Snowtown, Part One
Media Type |
audio
Categories Via RSS |
Arts
Documentary
Society & Culture
True Crime
Publication Date |
Jul 29, 2019
Episode Duration |
00:59:32

Be warned, this episode covers some seriously fucked up shit. This episode will discuss paedophila, sexual abuse, assault, torture, murder, dismemberment, and many other horrific things. Listener discretion isn’t just advised, it’s mandatory.

We explicitly stated at the start of this season that we weren’t gonna cover Snowtown… and yet here we are.

The Snowtown murders, or the Bodies in the Barrels murders, is the name given to a series of killings committed in the nineties in Adelaide, South Australia. Only one of the murders occurred in Snowtown itself.

In a state known for its weird murders, Snowtown was something else. The bodies of eight people were found in barrels full of acid in a disused bank in the small country town, and four other murders would later be linked to the crime. The investigation would reveal that the crimes were the work of a man named John Bunting and his group of friends, motivated by Bunting’s twisted obsession with killing paedophiles. Only two of the twelve were paedophiles, though. The others were killed because they had knowledge of the murders, or to access their Centrelink payments, or simply because John Bunting didn’t like them.

In this episode, we’ll discuss the police investigation that led to the discovery of the bodies in the barrels. In part two, we’ll go into detail about the murders and the subsequent trial.

EPISODE NOTES:

The small country town of Snowtown, north of Adelaide, will forever be entwined with the bodies that were found there in 1999. But all the murders bar one actually occurred in Adelaide’s poverty-stricken northern suburbs. Drug addiction, violence, and abuse were rife within the area.

John Bunting, Robert Wagner, Mark Haydon, and Jamie Vlassakis were aided in their crimes by the fact that many of their victims were isolated, suffering from mental health or substance abuse issues, and reliant on government support.
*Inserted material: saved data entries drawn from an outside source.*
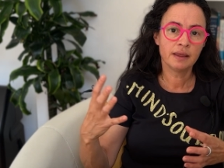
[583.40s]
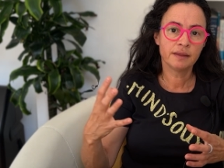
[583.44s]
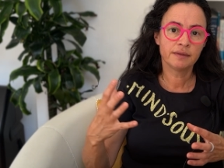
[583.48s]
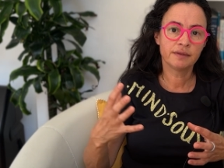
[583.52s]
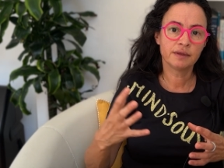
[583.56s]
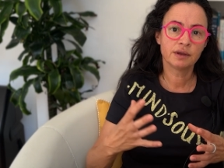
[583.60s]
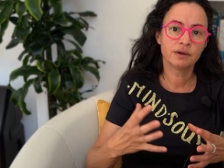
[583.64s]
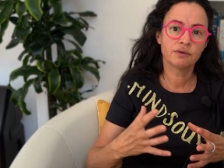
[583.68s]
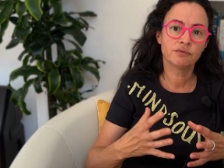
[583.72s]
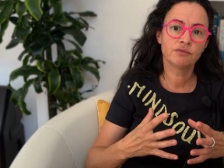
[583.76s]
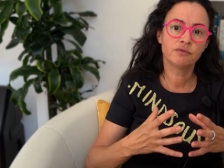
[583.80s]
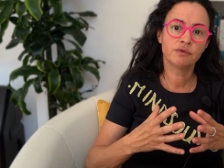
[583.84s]

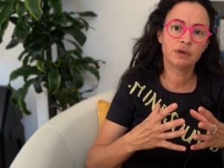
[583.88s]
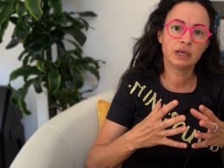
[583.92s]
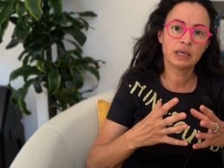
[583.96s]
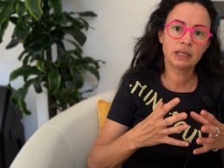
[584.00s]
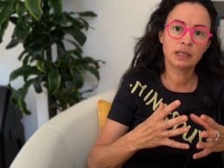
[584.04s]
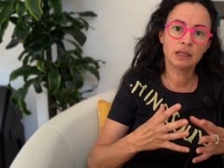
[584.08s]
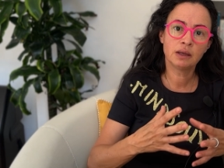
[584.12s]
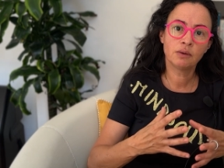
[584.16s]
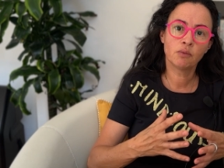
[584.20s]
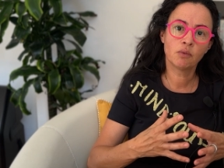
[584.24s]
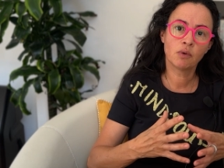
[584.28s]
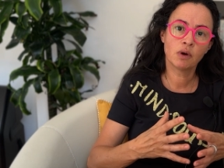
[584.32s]
They
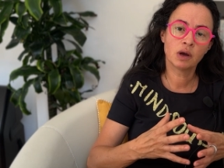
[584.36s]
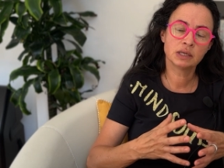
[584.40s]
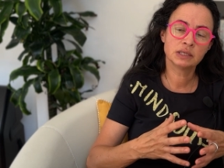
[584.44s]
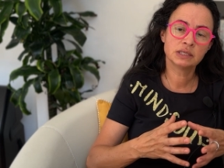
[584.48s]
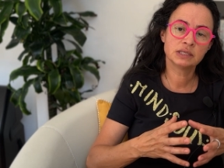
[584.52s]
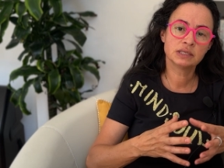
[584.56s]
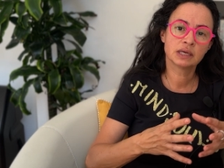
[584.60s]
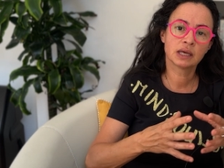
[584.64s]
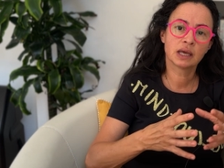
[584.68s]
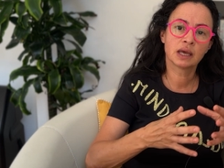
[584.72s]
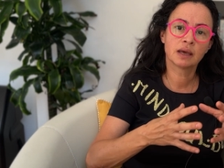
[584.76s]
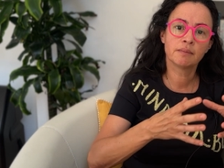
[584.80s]
really
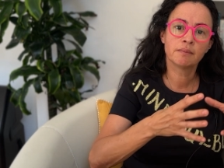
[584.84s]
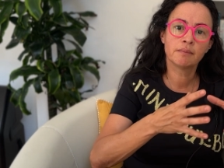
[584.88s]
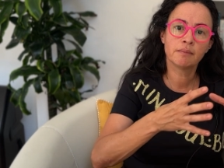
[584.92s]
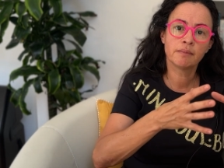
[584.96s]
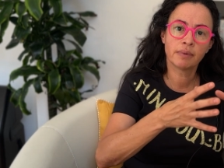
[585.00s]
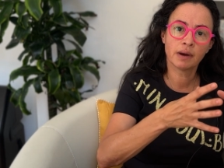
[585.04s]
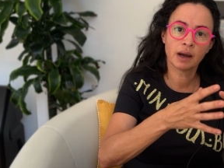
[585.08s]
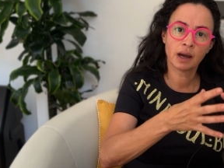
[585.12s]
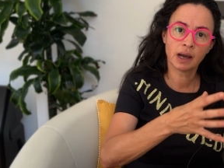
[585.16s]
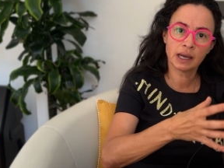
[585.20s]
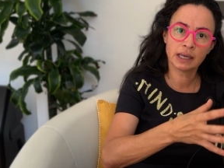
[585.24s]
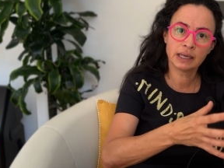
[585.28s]
want to
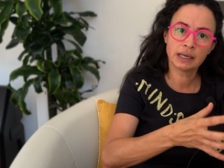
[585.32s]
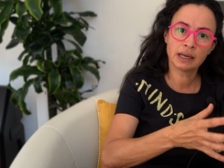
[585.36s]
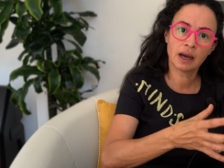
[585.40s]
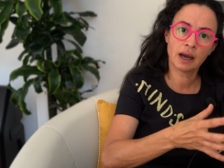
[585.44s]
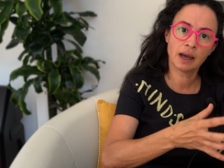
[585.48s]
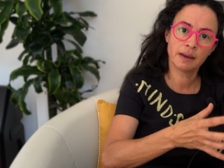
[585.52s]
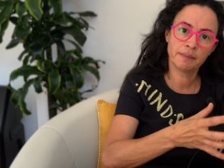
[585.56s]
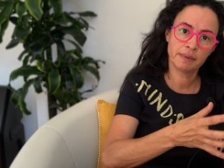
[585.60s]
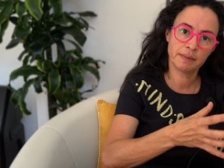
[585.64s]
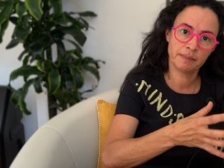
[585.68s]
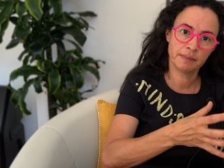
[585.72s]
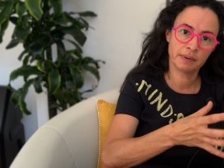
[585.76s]
combine
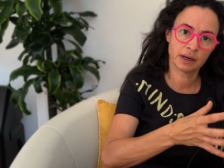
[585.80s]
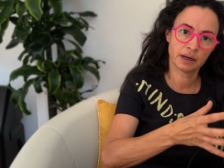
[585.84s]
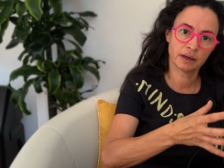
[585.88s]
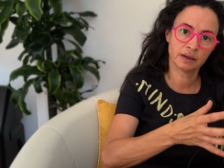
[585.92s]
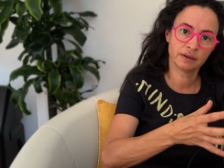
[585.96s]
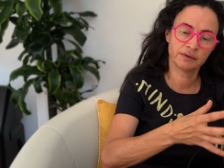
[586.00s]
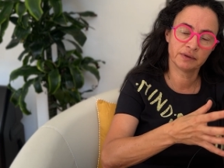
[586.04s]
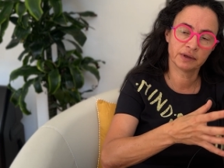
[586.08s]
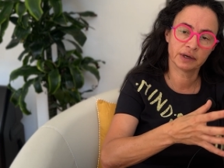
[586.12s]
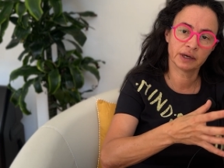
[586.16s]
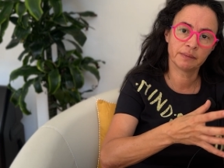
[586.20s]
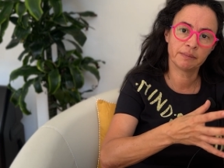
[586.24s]

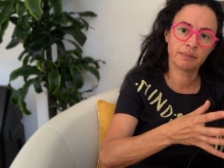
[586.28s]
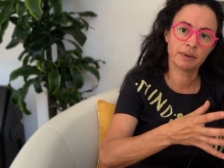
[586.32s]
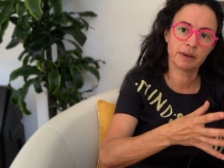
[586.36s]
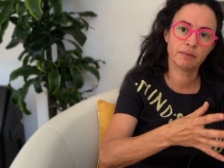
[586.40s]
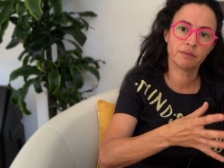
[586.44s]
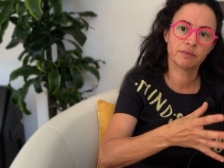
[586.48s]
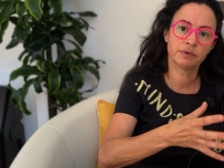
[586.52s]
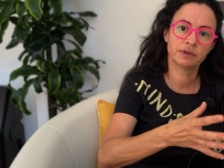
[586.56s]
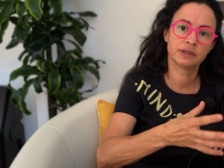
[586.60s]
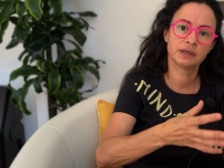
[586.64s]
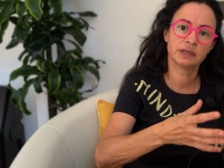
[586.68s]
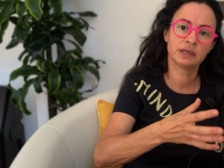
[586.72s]
hyperbaric therapy
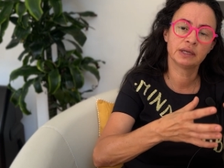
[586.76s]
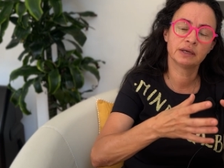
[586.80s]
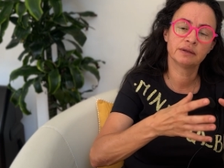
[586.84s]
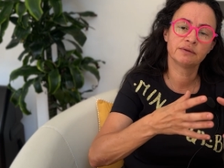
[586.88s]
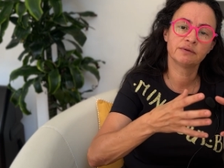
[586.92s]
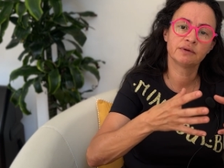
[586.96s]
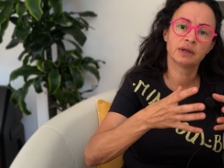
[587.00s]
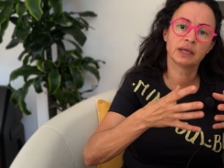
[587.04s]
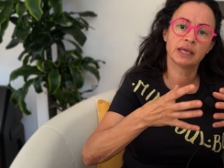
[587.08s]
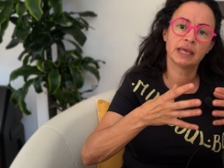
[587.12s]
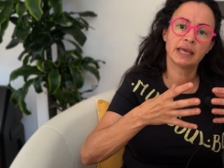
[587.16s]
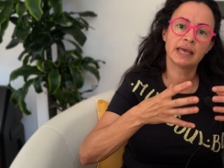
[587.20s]
with
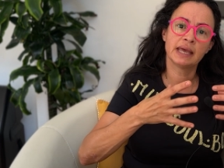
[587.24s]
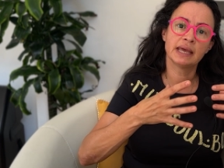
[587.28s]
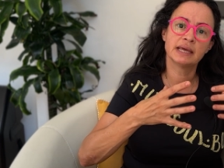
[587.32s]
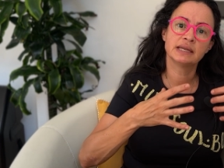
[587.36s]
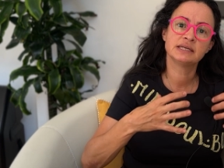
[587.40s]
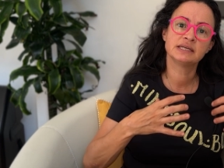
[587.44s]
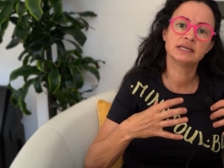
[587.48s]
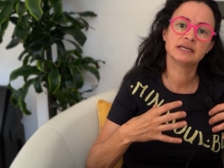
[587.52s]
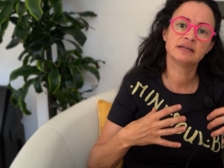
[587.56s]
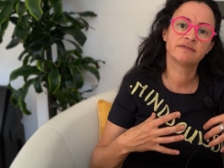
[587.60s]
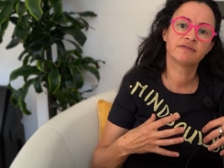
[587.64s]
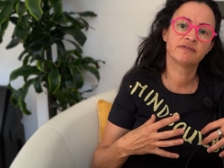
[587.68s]
another
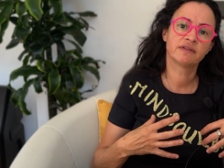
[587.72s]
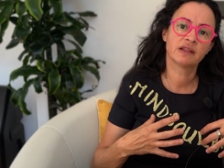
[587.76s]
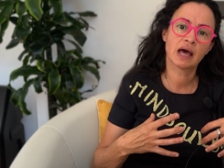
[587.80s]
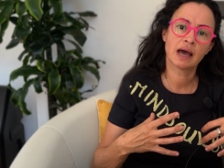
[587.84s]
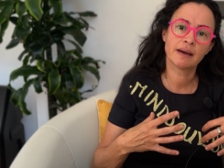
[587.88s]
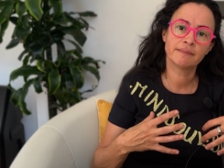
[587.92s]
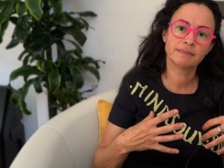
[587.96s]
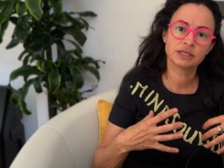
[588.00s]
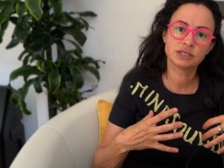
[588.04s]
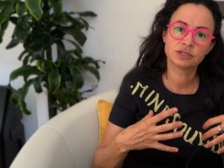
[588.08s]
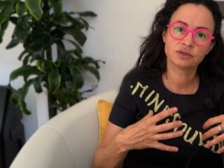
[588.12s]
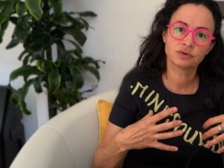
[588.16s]
anti
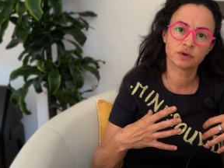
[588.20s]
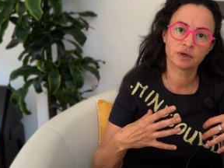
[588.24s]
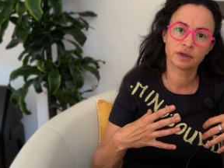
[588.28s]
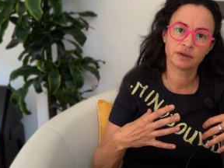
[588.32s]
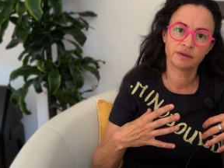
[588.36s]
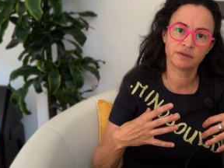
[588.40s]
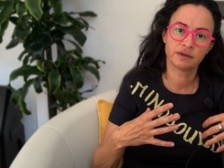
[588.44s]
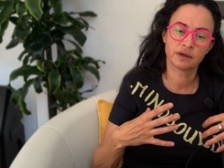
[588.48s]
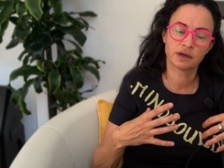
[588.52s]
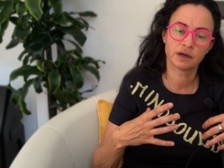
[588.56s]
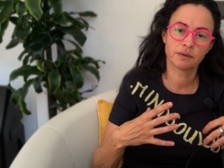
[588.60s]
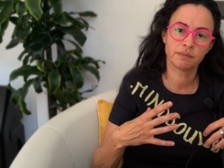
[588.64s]
inflammatory
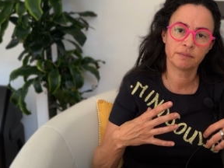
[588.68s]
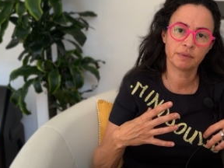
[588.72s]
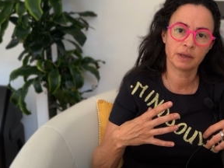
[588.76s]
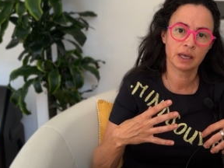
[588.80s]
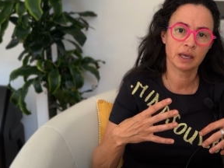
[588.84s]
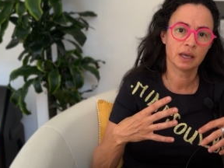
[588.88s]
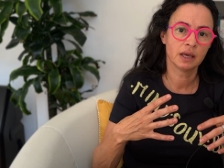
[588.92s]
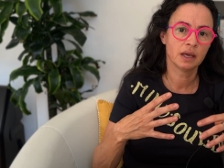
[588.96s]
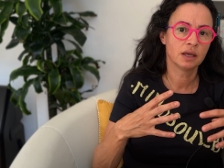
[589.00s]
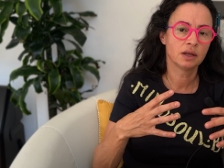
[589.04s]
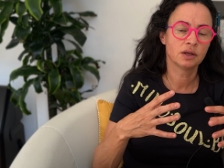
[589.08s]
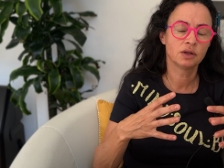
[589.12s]

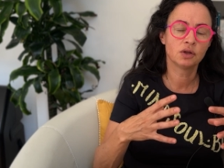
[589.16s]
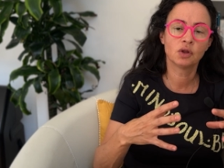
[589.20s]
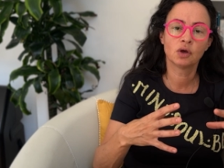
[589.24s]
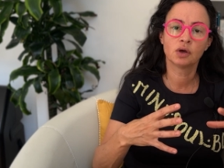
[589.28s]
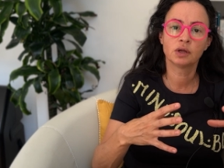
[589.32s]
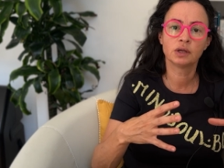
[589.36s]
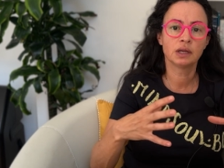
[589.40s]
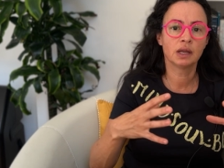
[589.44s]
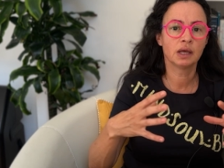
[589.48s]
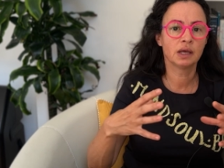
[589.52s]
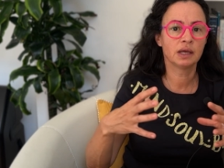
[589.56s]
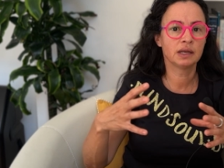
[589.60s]
therapy,
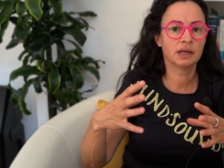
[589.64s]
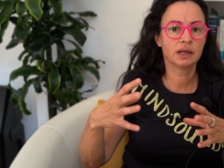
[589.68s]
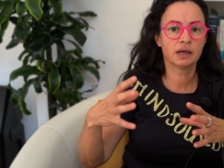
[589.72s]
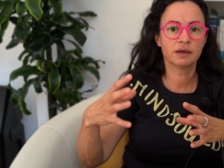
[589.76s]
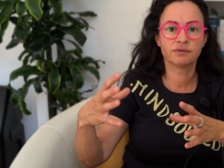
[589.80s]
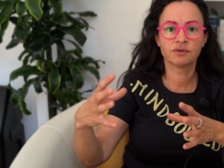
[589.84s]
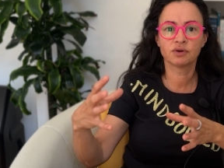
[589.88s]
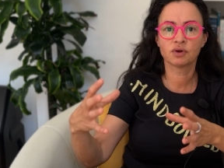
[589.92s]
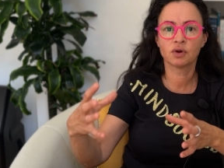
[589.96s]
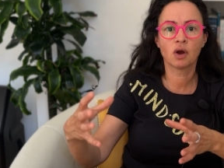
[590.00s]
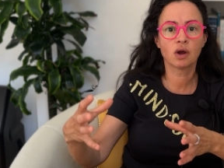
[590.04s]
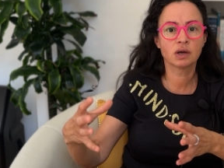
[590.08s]
not
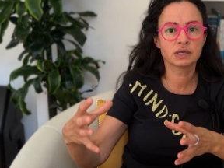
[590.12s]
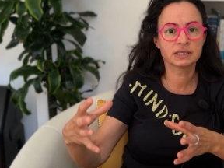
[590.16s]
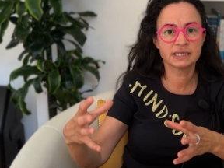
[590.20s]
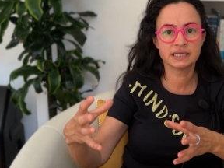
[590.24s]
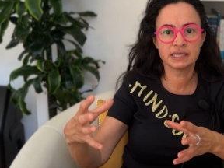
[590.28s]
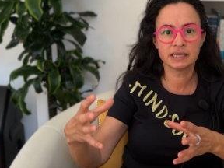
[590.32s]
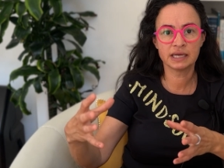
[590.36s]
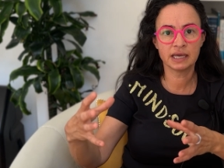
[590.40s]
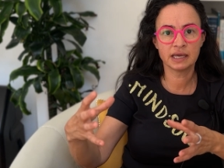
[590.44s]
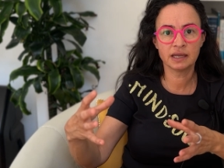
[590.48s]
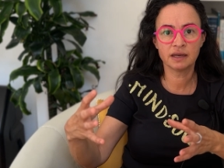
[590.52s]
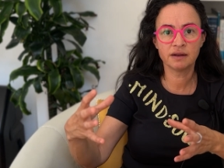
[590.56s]
another
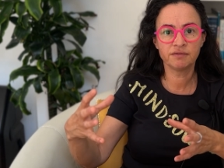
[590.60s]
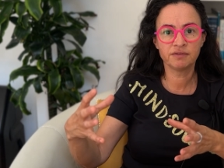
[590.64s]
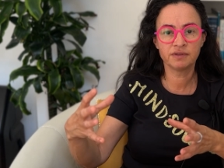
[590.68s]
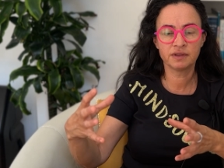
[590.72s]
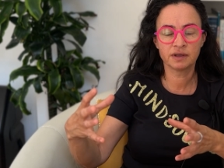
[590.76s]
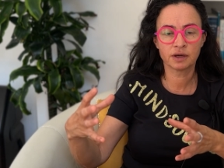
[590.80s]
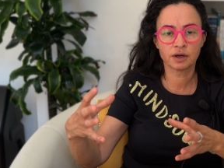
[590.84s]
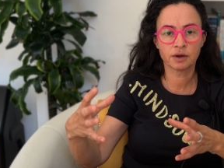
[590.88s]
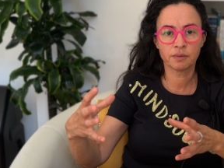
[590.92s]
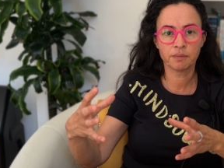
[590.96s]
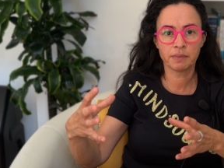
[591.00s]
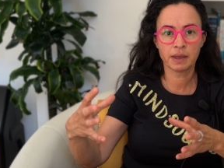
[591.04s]
oxidative
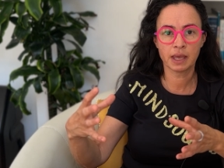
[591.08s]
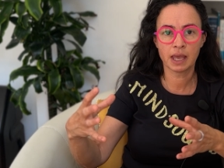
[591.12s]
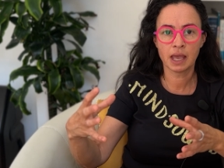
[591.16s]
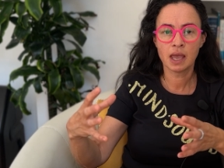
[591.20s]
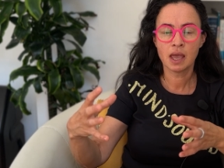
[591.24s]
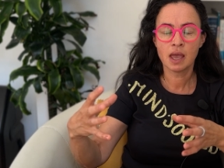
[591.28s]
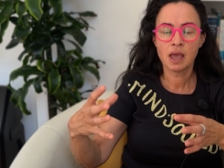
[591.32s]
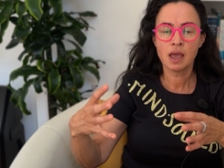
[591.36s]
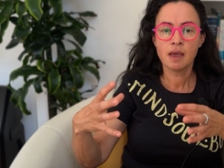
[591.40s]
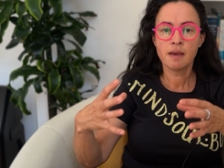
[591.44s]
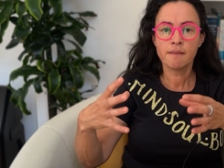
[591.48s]
therapy,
Clinton Trezise was one of these vulnerable people. Missing since 1992, it was only when his cold case file landed on the desk of Major Crimes Unit Detective Craig Patterson in 1997 that a connection was made between him and several people who were missing from the area. Slowly but surely, Detective Patterson would make connections between these cases, and the two names that kept cropping up in each – John Bunting and Robert Wagner.

Eventually it would be uncovered that these people weren’t missing, but tortured, murdered, and dismembered, their bodies stored in barrels full of acid. John Bunting spoke openly of his desire to kill “dirties” - his term for homosexuals and paedophiles – but it became apparent that a ‘dirty’ was simply anyone John Bunting didn’t want to live any more. The victims ranged from actual paedophiles, to harmless mentally ill neighbours. He murdered his wife Elizabeth’s oldest son, as well as the wife of one of his best mates. He liked to look in the eyes of his victims as they were strangled to death, so he could see the moment the life left their eyes.

The Snowtown murders are considered Australia’s most horrific crimes, and for good reason. The torture the victims were subjected to is literally too horrible to mention. We glossed over it as much as we could in the episode, but be warned – other sources aren’t so gentle.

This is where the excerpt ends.